People like us (Part 2): the plan
Once you accept that culture is shaped by patterns, not slogans, the work changes.
You stop asking what should we say? And start asking what will we decide—again and again?
Culture needs a plan. Just not the kind most people write.
Not a rollout. Not a training calendar. Not a list of values.
A culture plan is a decision plan.
It’s a deliberate choice about which behaviors will win this year—and which ones will quietly stop winning, even if they’ve worked in the past.
That’s where leaders hesitate.
Because planning culture means committing in advance:
to specific tradeoffs
to real spending
to decisions that will feel uncomfortable before they feel right
If innovation matters, it shows up first in budgets and calendars. Time is protected. Experiments are funded. Learning is allowed to cost something.

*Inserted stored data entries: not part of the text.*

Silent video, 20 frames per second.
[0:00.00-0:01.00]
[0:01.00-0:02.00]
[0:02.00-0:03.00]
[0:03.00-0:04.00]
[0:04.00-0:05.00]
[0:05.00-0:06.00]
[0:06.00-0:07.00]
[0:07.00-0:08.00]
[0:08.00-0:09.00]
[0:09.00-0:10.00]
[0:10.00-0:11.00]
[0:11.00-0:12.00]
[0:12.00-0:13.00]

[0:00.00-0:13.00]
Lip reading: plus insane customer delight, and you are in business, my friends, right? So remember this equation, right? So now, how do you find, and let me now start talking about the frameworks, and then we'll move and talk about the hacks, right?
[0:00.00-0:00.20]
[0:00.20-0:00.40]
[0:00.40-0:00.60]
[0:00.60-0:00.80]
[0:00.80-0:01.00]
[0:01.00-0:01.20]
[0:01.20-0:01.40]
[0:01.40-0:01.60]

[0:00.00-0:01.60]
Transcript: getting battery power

If accountability matters, leaders take on the hard conversations early. Issues are addressed instead of postponed. Exceptions become rarer.
This is the counter-intuitive part.
When culture starts to change, performance often feels worse before it feels better. Old shortcuts stop working. People test the limits.
That’s not resistance. That’s feedback.
Culture doesn’t change because people finally understand it. It changes because the environment makes the old way harder to repeat.
So if you’re serious about culture, plan accordingly.
Plan for leadership time, not just programs. Plan to spend money where you want behavior to repeat. Plan for friction before alignment.
Because culture isn’t what you hope will happen.
It’s what you’re willing to decide, fund, and defend long enough that “people like us” don’t need to ask anymore.